Au cœur de l’argumentation, il y a la comparaison entre l’influence de la grippe espagnole de 1918-1921 et celle que ne manquera pas de provoquer la « fin espérée » de la crise sanitaire de la Covid-19. Il est vrai que les célèbres années folles ont de quoi faire rêver avec leur opulence économique, une magnifique créativité artistique ou encore un élargissement «débridé» des libertés individuelles. Le retour de l`ère de Gatsby Le Magnifique pointerait donc à l’horizon, à cause – pour ne pas dire grâce – à la frustration que la crise de la Covid-19 a générée, puisque nous avons été confinés, contrôlés etc…
Je peux entendre l’argument mais il n’empêche qu’il ne me convainc que très modérément. D’abord et surtout parce que les Roaring 20s ne sont pas le fait de la grippe espagnole mais avant tout la conséquence de la première guerre mondiale et de son impact sur la génération sacrifiée dans les tranchées de ce conflit de position, qui a tué, mutilé et impacté psychologiquement des millions d’hommes. Que le conflit mondial ait, de manière indirecte semble-t-il, introduit la grippe dite espagnole sur le vieux continent me semble secondaire par rapport aux conséquences psychologiques induites par le premier conflit mondial.
On peut contester ce dernier argument. Soit, mais il faut alors remettre les choses en perspectives lorsque l’on compare la grippe espagnole et la crise de la Ccovid-19. Certes, cette dernière a tué plus de 3 millions de personnes depuis 15 mois, mais ce chiffre est sans commune mesure avec les 100 millions de victimes que certains historiens avancent en ce qui concerne la première. De même, le ratio des décès rapportés au cas avérés de Covid-19 est sans commune mesure avec les 20% atteints dans le cas de la grippe espagnole.
des actions dans une optique à moyen terme n’est pas simple.
Nous vivons une expérience à bien des égards «unique» en raison de la pandémie que nous traversons et il faut bien avouer que la lassitude et la frustration face à cette situation sont importantes. Faut-il pour autant s’en saisir pour nourrir un argumentaire «raisonné» sur les perspectives boursières? Je suis très dubitatif même si tenter de déchiffrer les mécanismes de la psychologie collective est au-delà de mes compétences.
Tenter de déterminer la bonne attitude à avoir à l’égard des actions dans une optique à moyen terme n’est pas simple. Que l’on passe en revue les questions relatives à la vigueur (durable ou non?) de la croissance économique, celles concernant la nature de la progression à venir des bénéfices (ce qui signifie de réfléchir à l’impact de la hausse des impôts qui pointe à l’horizon) ou encore celles relatives à la sortie des politiques macroéconomiques mise en œuvre depuis 12 mois est déjà suffisamment complexes.

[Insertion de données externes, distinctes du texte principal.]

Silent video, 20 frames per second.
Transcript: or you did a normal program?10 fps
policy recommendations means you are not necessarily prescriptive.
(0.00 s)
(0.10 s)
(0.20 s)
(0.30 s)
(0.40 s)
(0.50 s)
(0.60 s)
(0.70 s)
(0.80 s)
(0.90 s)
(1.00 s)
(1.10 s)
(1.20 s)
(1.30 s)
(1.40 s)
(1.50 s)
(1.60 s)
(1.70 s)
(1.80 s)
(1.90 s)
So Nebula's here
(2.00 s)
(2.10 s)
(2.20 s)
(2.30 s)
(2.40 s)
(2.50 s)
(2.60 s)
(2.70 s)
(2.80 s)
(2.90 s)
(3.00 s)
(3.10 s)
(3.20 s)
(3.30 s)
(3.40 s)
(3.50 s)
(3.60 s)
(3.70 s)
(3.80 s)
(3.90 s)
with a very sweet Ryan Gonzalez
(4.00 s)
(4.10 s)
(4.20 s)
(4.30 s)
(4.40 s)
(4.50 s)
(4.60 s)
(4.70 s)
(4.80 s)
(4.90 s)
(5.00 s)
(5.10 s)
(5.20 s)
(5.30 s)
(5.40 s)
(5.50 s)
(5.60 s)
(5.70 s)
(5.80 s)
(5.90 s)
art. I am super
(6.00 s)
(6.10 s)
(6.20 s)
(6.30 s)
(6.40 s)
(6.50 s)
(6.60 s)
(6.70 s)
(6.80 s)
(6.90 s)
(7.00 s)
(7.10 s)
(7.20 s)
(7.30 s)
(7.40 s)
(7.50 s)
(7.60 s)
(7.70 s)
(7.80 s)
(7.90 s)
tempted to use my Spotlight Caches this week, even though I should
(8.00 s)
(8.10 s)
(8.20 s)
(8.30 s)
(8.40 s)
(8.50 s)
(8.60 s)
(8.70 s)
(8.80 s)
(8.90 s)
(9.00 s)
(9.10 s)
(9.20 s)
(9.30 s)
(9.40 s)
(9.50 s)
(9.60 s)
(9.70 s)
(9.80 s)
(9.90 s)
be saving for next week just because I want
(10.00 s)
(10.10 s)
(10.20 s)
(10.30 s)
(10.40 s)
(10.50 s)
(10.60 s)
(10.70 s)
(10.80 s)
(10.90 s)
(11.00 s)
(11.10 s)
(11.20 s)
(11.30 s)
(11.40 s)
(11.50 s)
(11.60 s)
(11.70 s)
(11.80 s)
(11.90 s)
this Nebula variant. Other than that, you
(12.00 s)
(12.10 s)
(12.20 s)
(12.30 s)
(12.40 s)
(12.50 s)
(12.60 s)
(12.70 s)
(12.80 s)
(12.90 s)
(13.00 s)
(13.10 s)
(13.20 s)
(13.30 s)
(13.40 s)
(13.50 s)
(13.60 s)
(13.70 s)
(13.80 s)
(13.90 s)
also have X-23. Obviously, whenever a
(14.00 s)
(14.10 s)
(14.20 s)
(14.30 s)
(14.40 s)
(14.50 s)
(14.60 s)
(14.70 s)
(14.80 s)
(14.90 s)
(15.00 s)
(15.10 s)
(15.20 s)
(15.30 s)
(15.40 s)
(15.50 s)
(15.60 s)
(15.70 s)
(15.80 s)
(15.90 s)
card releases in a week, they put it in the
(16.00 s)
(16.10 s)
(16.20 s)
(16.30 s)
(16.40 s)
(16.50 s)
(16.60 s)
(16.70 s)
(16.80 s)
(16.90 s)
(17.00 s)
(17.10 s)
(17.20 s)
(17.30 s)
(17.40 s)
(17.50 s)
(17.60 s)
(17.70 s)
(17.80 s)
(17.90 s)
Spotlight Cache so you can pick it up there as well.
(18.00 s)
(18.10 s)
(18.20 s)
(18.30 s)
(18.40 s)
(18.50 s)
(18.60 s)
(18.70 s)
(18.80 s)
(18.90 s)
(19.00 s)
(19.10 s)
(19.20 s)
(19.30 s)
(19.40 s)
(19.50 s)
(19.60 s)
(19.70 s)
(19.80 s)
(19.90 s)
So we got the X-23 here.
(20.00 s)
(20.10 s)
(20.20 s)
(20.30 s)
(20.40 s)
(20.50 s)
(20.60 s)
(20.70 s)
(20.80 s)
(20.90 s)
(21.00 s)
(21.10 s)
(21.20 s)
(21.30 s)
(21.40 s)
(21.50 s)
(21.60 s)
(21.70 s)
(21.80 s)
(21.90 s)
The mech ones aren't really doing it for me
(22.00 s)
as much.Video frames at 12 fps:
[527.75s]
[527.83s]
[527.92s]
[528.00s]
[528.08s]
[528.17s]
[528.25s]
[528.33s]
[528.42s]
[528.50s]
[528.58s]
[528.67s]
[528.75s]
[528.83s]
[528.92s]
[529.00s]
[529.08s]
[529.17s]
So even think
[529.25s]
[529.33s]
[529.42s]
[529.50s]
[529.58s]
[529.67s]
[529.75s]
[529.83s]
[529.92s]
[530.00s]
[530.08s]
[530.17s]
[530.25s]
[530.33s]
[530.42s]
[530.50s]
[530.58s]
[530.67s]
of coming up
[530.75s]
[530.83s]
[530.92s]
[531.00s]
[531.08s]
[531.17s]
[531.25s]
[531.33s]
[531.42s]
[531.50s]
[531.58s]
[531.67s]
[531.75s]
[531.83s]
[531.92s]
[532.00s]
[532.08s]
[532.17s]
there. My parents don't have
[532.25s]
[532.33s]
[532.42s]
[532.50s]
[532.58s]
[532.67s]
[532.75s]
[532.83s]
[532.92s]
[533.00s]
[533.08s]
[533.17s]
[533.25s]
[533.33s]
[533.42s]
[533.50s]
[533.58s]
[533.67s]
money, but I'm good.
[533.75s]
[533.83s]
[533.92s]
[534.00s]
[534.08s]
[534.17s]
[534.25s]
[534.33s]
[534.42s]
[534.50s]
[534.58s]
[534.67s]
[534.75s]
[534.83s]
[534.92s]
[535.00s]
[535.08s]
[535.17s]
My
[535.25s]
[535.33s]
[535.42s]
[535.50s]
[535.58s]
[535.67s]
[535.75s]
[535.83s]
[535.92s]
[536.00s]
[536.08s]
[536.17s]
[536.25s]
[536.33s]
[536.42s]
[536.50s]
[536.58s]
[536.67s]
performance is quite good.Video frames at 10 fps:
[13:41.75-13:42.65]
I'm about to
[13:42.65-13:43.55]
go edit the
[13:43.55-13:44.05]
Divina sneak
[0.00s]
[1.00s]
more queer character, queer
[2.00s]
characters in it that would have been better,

On pourra aussi y ajouter un climat géopolitique qui est loin de se détendre, des incertitudes politiques importantes ou encore la potentielle «révolution de l’environnement» qui pourrait marquer la décennie en cours. Ces facteurs, loin d’être exhaustifs, rendent suffisamment complexe la réflexion sur le potentiel d’extension du rallye boursier, il n’y a pas besoin d’y ajouter des arguments de comparaison avec les années 1920. Au demeurant, il ne faut pas non plus oublier que si celles-ci ont généré Joséphine Baker, le jazz et l’effervescence culturelle dans divers domaines, elles se sont achevées sur des développements politiques et financiers beaucoup moins positifs.